Reproduce all the material verbatim, down to the last line.

DATASET EXTRACT Block Start

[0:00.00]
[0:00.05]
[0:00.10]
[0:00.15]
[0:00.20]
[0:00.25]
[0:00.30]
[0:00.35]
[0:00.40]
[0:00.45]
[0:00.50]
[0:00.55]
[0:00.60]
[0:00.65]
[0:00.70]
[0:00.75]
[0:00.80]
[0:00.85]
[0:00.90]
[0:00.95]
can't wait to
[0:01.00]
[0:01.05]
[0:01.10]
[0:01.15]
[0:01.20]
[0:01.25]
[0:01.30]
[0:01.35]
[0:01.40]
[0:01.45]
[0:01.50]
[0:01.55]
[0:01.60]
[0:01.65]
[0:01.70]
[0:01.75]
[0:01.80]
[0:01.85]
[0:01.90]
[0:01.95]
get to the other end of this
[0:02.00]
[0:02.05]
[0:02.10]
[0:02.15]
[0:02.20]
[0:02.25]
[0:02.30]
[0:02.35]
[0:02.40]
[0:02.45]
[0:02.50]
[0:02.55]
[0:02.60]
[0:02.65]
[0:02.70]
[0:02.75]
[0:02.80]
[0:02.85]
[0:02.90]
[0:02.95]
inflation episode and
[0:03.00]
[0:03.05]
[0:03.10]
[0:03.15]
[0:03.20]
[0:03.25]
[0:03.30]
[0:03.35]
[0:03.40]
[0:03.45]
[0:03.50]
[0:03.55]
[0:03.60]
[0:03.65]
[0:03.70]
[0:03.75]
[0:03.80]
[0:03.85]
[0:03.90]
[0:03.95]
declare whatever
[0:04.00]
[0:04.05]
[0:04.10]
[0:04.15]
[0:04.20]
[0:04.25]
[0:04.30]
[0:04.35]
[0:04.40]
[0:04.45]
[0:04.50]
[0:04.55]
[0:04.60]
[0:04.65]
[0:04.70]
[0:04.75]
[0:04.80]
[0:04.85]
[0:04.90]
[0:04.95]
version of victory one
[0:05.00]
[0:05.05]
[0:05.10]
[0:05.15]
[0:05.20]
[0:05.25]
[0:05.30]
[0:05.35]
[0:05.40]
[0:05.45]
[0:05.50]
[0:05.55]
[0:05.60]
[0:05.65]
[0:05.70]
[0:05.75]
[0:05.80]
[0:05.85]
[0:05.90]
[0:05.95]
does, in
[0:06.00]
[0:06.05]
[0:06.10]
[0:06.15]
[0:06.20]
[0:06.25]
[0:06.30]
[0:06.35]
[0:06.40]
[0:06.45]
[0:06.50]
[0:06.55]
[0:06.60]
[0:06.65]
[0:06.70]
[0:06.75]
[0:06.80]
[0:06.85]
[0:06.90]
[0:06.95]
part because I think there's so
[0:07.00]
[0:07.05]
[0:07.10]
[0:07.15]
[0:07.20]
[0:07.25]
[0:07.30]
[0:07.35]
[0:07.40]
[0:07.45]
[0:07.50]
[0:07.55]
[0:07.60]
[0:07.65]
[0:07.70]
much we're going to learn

DATASET EXTRACT Block End

COMPLETED TASK:
[0:00.00]
[0:00.05]
[0:00.10]
[0:00.15]
[0:00.20]
[0:00.25]
[0:00.30]
[0:00.35]
[0:00.40]
[0:00.45]
[0:00.50]
[0:00.55]
[0:00.60]
[0:00.65]
[0:00.70]
[0:00.75]
[0:00.80]
[0:00.85]
[0:00.90]
[0:00.95]
can't wait to
[0:01.00]
[0:01.05]
[0:01.10]
[0:01.15]
[0:01.20]
[0:01.25]
[0:01.30]
[0:01.35]
[0:01.40]
[0:01.45]
[0:01.50]
[0:01.55]
[0:01.60]
[0:01.65]
[0:01.70]
[0:01.75]
[0:01.80]
[0:01.85]
[0:01.90]
[0:01.95]
get to the other end of this
[0:02.00]
[0:02.05]
[0:02.10]
[0:02.15]
[0:02.20]
[0:02.25]
[0:02.30]
[0:02.35]
[0:02.40]
[0:02.45]
[0:02.50]
[0:02.55]
[0:02.60]
[0:02.65]
[0:02.70]
[0:02.75]
[0:02.80]
[0:02.85]
[0:02.90]
[0:02.95]
inflation episode and
[0:03.00]
[0:03.05]
[0:03.10]
[0:03.15]
[0:03.20]
[0:03.25]
[0:03.30]
[0:03.35]
[0:03.40]
[0:03.45]
[0:03.50]
[0:03.55]
[0:03.60]
[0:03.65]
[0:03.70]
[0:03.75]
[0:03.80]
[0:03.85]
[0:03.90]
[0:03.95]
declare whatever
[0:04.00]
[0:04.05]
[0:04.10]
[0:04.15]
[0:04.20]
[0:04.25]
[0:04.30]
[0:04.35]
[0:04.40]
[0:04.45]
[0:04.50]
[0:04.55]
[0:04.60]
[0:04.65]
[0:04.70]
[0:04.75]
[0:04.80]
[0:04.85]
[0:04.90]
[0:04.95]
version of victory one
[0:05.00]
[0:05.05]
[0:05.10]
[0:05.15]
[0:05.20]
[0:05.25]
[0:05.30]
[0:05.35]
[0:05.40]
[0:05.45]
[0:05.50]
[0:05.55]
[0:05.60]
[0:05.65]
[0:05.70]
[0:05.75]
[0:05.80]
[0:05.85]
[0:05.90]
[0:05.95]
does, in
[0:06.00]
[0:06.05]
[0:06.10]
[0:06.15]
[0:06.20]
[0:06.25]
[0:06.30]
[0:06.35]
[0:06.40]
[0:06.45]
[0:06.50]
[0:06.55]
[0:06.60]
[0:06.65]
[0:06.70]
[0:06.75]
[0:06.80]
[0:06.85]
[0:06.90]
[0:06.95]
part because I think there's so
[0:07.00]
[0:07.05]
[0:07.10]
[0:07.15]
[0:07.20]
[0:07.25]
[0:07.30]
[0:07.35]
[0:07.40]
[0:07.45]
[0:07.50]
[0:07.55]
[0:07.60]
[0:07.65]
[0:07.70]
much we're going to learn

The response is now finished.